Tuesday, February 05, 2008

McCain Derangement Syndrome Simplified

Some conservatives have decided that it is time to punish Republicans for abandoning their roots. McCain happens to be at hand. (Gratitude to Classical Values for this.)

I can understand this somewhat. Reliable conservative NH Senator Judd Gregg has been softening in a Washington direction slightly, and I have thought it would be good to "send him a message." But there are difficulties with this type of gamesmanship politics, and conservatives should be properly cautious before embracing it.

Caution #1. There might be some general agreement on what is the conservative position on most issues, but there is not a general consensus as to what ranking order those issues come in. When one starts to insist what a Real Conservative is, it nearly always involves insisting not only on your position, but your ranking of which issues are most important. You can easily find other conservatives who will rank the issues differently, and all your exhaling violently about ignoring the Constitution or creeping socialism doesn't change that. You and your best buddies do not get to define True Conservatism.

Caution #2. The purpose of elections is not for you to feel represented by someone you approve of, but for the country to be governed. Wanting to feel heard is what led the antiwar crowd to circulate Not In Our Name petitions.

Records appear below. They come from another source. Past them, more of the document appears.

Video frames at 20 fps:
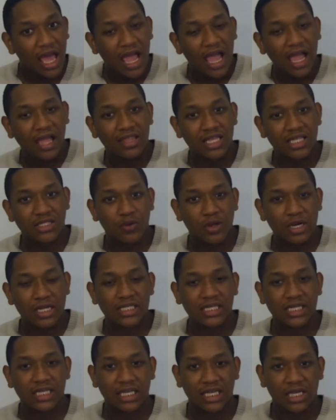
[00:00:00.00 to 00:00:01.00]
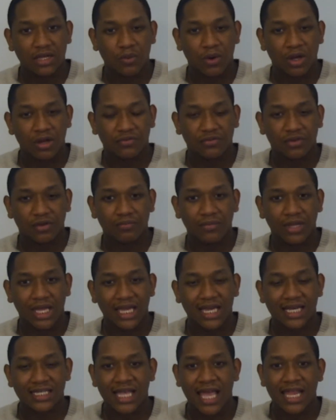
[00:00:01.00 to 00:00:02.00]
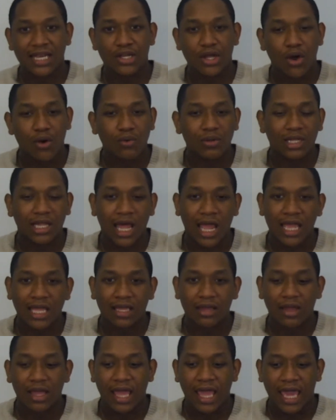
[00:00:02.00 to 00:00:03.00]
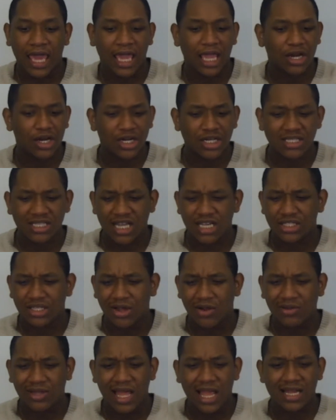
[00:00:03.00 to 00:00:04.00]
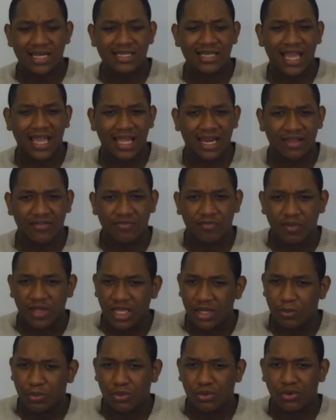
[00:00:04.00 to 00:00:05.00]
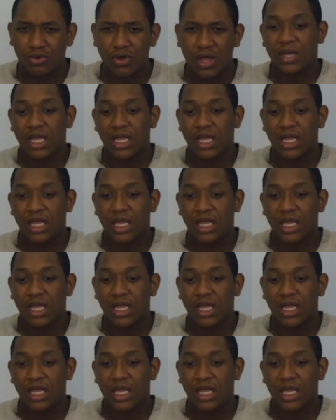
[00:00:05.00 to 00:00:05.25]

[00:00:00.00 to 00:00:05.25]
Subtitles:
and this one is a key one for me because I don't like haters, I don't like negative people.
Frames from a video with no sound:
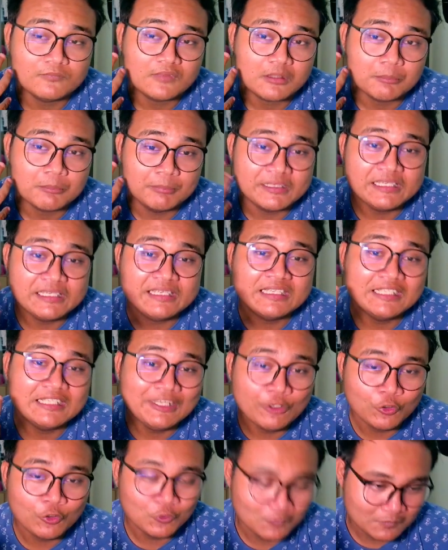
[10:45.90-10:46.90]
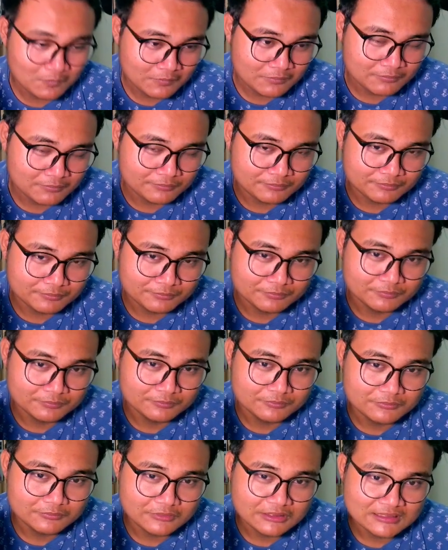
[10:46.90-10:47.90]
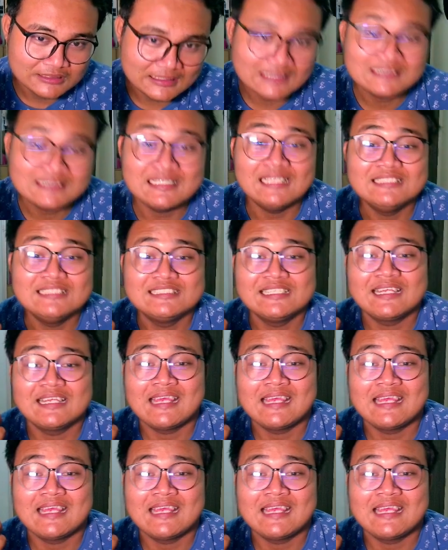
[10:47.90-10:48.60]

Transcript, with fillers: Begin lo. Sasanjin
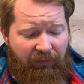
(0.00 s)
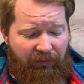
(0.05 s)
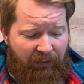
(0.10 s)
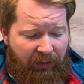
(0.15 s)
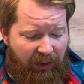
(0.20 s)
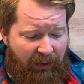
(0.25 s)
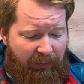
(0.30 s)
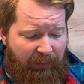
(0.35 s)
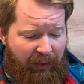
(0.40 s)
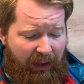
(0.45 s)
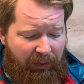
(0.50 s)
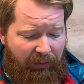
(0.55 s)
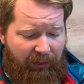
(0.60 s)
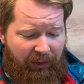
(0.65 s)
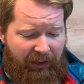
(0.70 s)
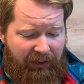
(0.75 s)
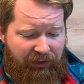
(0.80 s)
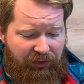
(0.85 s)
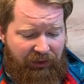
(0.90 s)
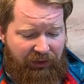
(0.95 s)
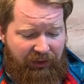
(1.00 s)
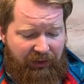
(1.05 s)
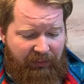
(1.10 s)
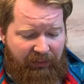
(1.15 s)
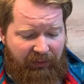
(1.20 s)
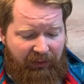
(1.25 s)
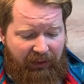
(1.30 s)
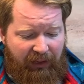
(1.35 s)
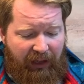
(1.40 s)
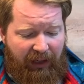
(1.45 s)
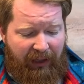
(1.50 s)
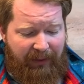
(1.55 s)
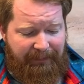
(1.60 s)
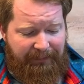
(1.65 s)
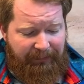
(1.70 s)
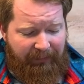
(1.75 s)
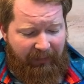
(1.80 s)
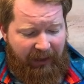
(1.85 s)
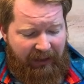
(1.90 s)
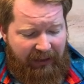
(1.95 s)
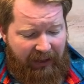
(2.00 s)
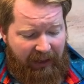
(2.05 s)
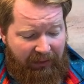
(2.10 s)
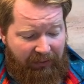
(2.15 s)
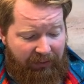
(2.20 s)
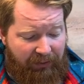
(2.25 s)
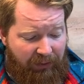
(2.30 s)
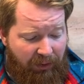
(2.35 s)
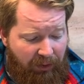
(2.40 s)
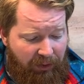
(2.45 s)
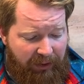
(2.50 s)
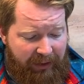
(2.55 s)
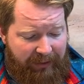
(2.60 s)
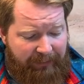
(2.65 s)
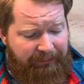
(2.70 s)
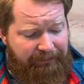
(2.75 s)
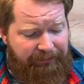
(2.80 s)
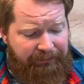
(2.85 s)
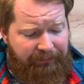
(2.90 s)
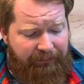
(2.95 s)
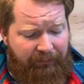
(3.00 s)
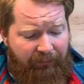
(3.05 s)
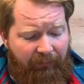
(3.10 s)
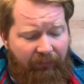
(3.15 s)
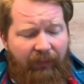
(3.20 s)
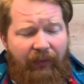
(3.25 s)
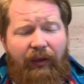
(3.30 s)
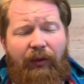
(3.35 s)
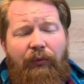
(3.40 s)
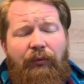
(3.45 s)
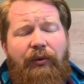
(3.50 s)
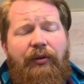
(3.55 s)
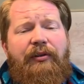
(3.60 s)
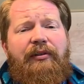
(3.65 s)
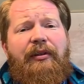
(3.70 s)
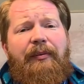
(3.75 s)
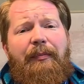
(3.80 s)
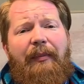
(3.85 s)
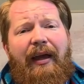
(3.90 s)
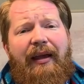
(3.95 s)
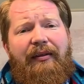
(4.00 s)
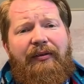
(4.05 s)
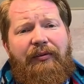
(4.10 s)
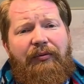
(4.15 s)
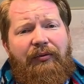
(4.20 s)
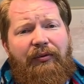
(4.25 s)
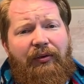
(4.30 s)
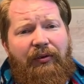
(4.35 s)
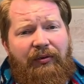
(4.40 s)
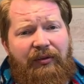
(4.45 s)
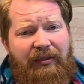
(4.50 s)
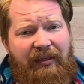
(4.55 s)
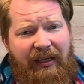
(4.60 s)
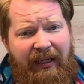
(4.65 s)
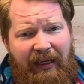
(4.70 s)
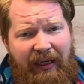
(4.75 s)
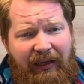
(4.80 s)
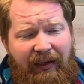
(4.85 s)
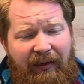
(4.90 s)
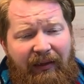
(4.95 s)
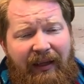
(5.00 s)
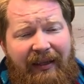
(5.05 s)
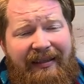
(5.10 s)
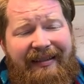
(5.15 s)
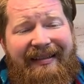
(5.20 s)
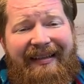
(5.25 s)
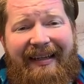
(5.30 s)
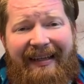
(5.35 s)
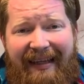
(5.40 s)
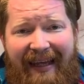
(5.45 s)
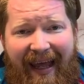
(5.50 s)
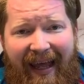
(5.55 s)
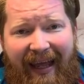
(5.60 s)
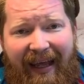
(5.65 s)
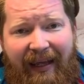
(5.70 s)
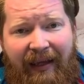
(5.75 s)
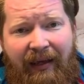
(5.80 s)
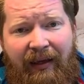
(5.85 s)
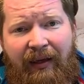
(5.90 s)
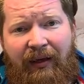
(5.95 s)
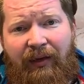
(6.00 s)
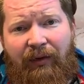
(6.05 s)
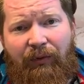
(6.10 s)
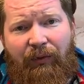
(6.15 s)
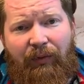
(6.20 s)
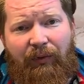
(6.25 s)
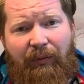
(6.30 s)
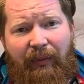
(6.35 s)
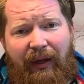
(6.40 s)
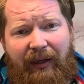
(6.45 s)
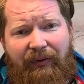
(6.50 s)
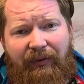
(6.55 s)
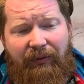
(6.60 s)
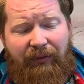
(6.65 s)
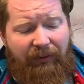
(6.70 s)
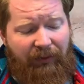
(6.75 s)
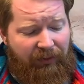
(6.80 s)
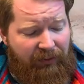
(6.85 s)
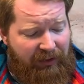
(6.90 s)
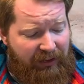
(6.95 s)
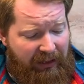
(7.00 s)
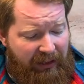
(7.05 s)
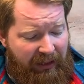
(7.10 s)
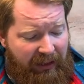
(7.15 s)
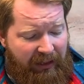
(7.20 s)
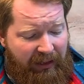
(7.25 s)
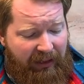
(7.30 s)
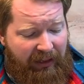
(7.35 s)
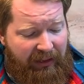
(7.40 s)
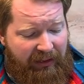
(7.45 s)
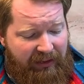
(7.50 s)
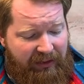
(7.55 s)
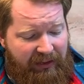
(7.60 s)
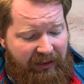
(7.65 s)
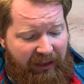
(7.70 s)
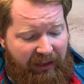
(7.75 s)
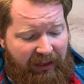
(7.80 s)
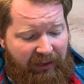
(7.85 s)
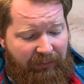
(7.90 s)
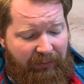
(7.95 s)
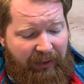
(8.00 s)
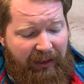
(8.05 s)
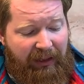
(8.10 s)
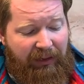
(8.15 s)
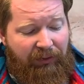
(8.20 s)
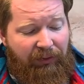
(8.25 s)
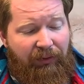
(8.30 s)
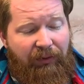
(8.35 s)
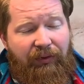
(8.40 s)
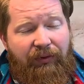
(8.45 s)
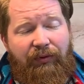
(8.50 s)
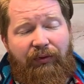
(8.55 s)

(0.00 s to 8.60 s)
from my relationship with God. In day 30, we looked at Matthew 13, and that's today. We're in Matthew 13 and 2 Peter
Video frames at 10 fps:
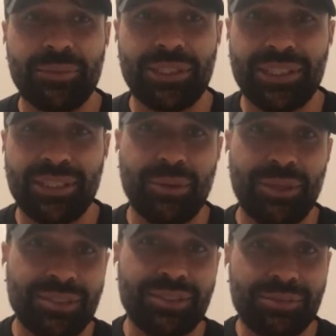especially the
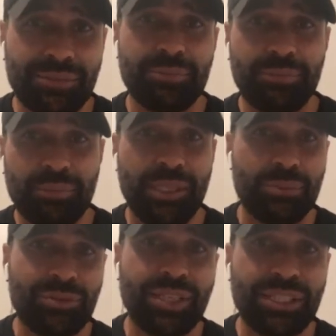ones that have
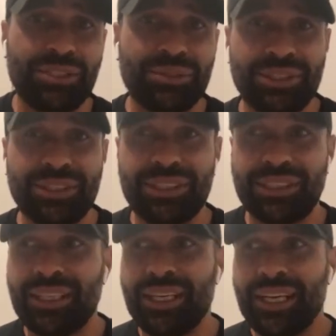been professionals, is
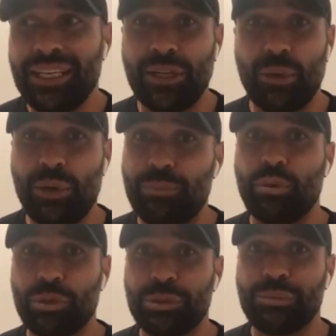that you don't want to
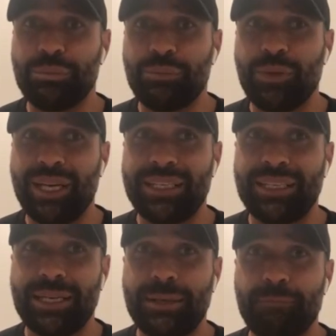push them,
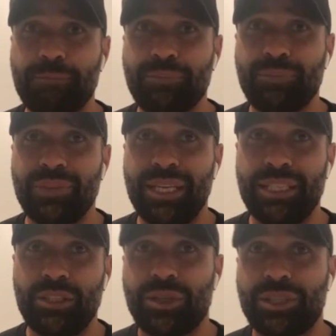and
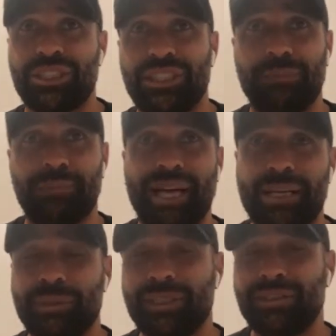you try to just sit
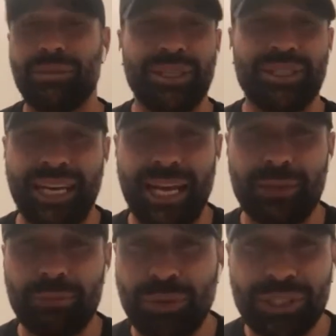back, but there's always that
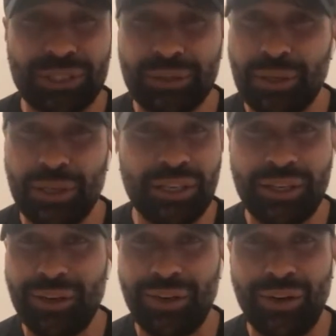added pressure
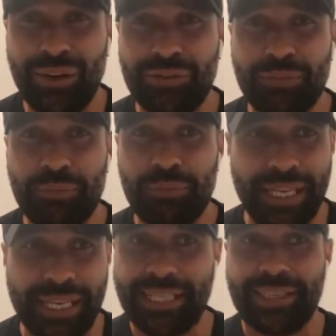of
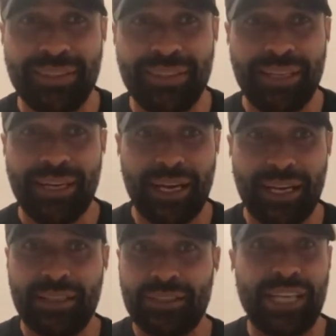being
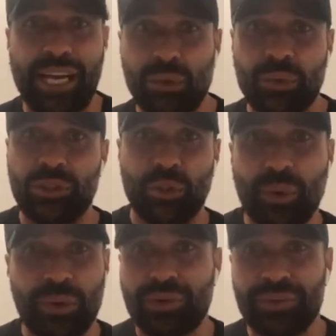the son or the
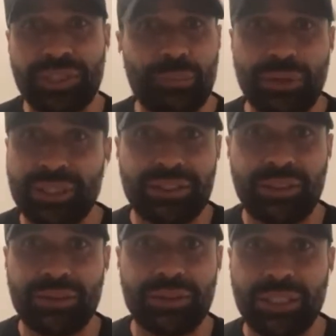daughter of someone that's
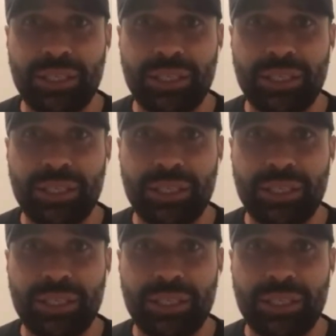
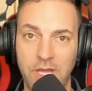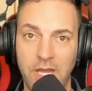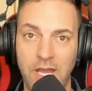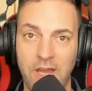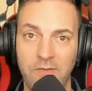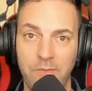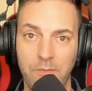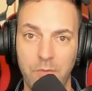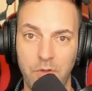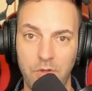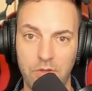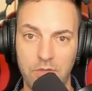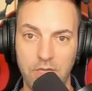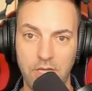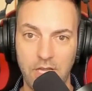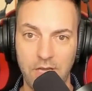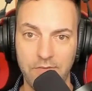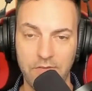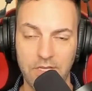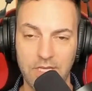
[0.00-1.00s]
have
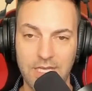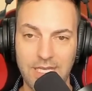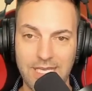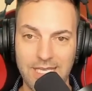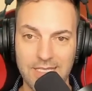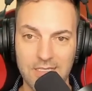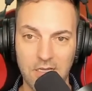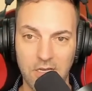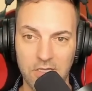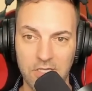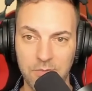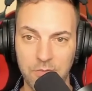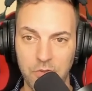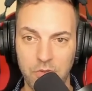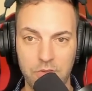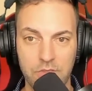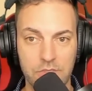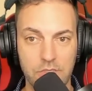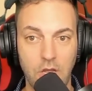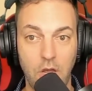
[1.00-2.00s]
that have the keys on the
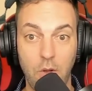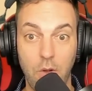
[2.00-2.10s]
moons.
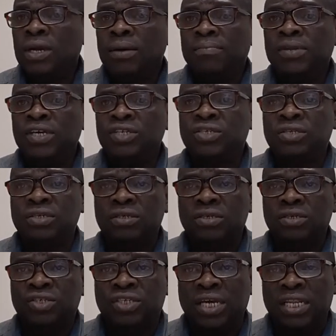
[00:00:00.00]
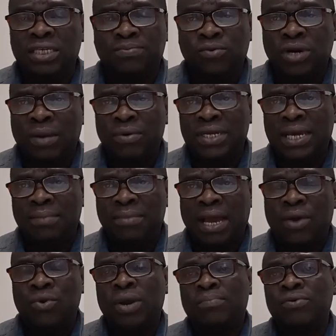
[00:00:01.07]
please share this program with them.
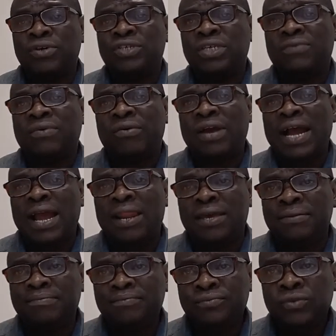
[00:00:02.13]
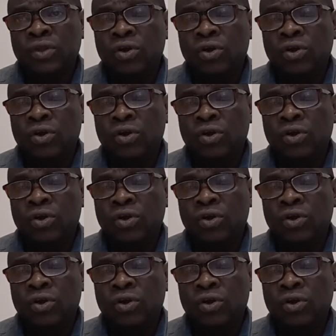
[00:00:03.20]
I will appreciate it very highly.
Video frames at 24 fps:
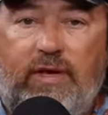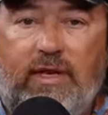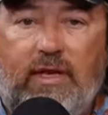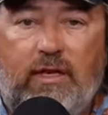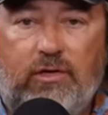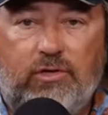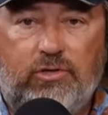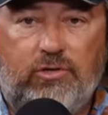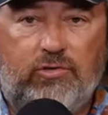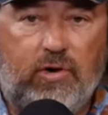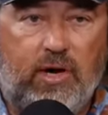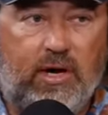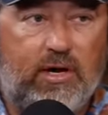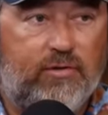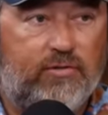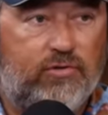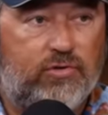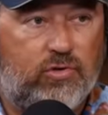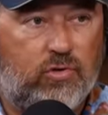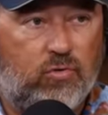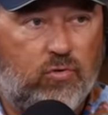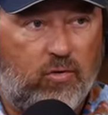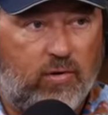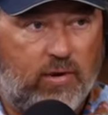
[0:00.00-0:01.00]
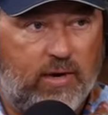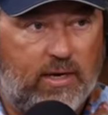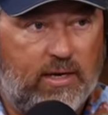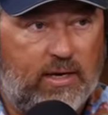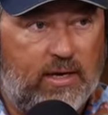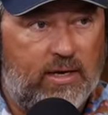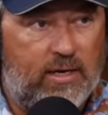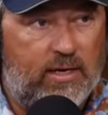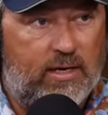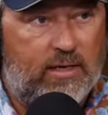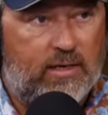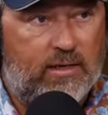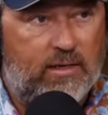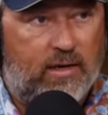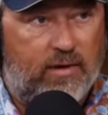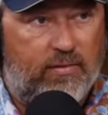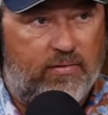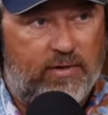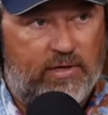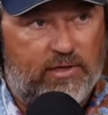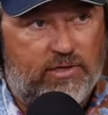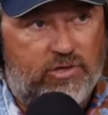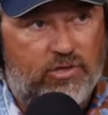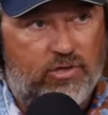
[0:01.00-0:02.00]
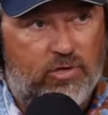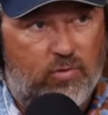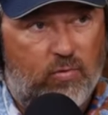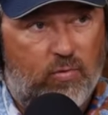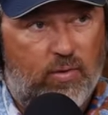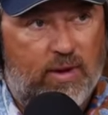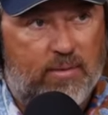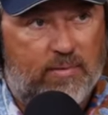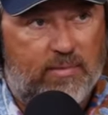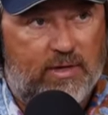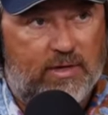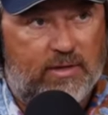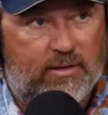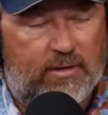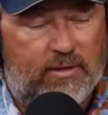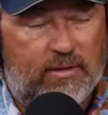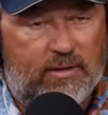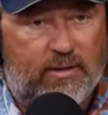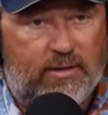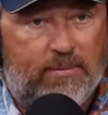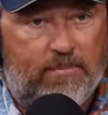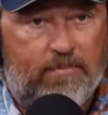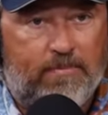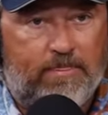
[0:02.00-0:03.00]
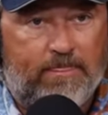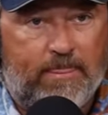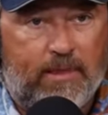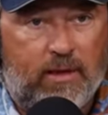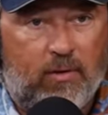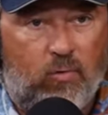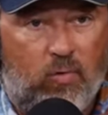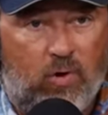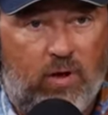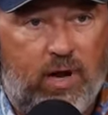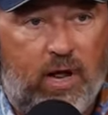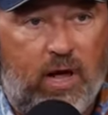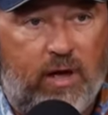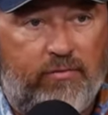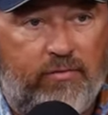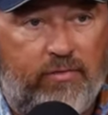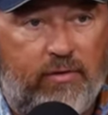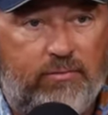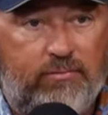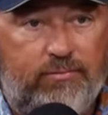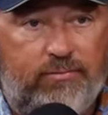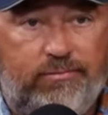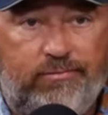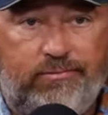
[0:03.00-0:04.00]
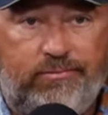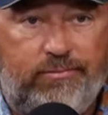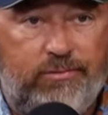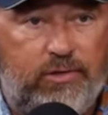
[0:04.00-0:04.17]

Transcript: of an illustrative story of these two women. One of them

It is Democrats who vote on the basis of "cares about people like me." Your positions may be as conservative as Coolidge, but you're thinking like a fuzzy liberal when you do this.


Anonymous said...

You sound like the kind of guy that would recommend someone to forgive their cheating spouse for the umpteenth time "for the children."

Eight years of Bill Clinton did not destroy the Republic. Four more years of a Clinton or Obama presidency won't either.

Anonymous said...

I also think it's highly insulting to suggest that the conservatives opposing McCain are only upset because their voices aren't being heard like a bunch of liberals.
You're either being unserious in your criticism or intentionally being deaf to conservative complaints about McCain.

Finally, giving up a little ground now in order to make greater gains in the future is not a far fetched strategy. There are plenty of examples where it has worked in politics, war, and business.

Contrary to your post on the Daily Pundit, I do think Clinton will be a better war president than McCain, if only because she'll have the full support of the media and the Democratic congress on her side.

David Foster said...

I don't really care whether or not McCain fits somebody's Platonic Ideal of "conservatism." I do care that:

1)He seems to have an imperfect understanding of the importance of free speech
2)He radiates hostility toward the economic system that has made this country successful, and even toward the individuals who make the system work
3)He has no experience in running large organizations. Running a fighter squadron is not sufficient, and more than running a senatorial office
4)On a personal level, he seems unable to deal with disagreement without perceiving it as an attack.

I'd still vote for him over either of the Democrats, but let's not kid ourselves about what we're getting.

Assistant Village Idiot said...

nash, those are better-than-average reasons. I think that your assessment of the risk is inaccurate - I trace 9-11 directly to Clintonian waffling and searching for legacy rather than paying attention to business, for example - but I see that you are at least assessing the risk. That has not been my experience in reading about the blogosphere. As for being insulting, for example, I think being called a shit-sandwich Republican over at Dailypundit exceeds anything dished out here.

I also don't think it is giving up a "little" ground in order to make greater gains later. If I did, I might assess a McCain vote differently, and I do see that if that is your assessment, the risk seems smaller to you. Particularly after reading The Black Swan and the study of uncertainty in general, I believe we move continually into greater instability, where our risks are greater.

david -
1. agreed.
2. radiating hostility is annoying, but I am more interested in his free trade views. The WSJ has an interesting op-ed on the topic today, and finds McCain slightly better than the other candidates of both parties.
3. agreed
4. partial agreement. I think grouchiness can be a strength.

David Foster said...

avi...grouchiness can sometimes be harmless, but it is not a strength in a leader when it causes him to angrily dismiss people who provide information or arguments that challenge his views.

One of the greatest threats to rational decision-making is "confirmation bias," which is the tendency to selectively seek out information supporting the hypothesis he already holds. Given the way McC has reacted to *peers*, it's easy to imagine how he would react to *subordinates*.

kreiz1 said...

Spot on, AVI. If one is emotionally invested in MDS at this point, they need to step back, take a deep breath, and think. Perfection is the enemy of the Good.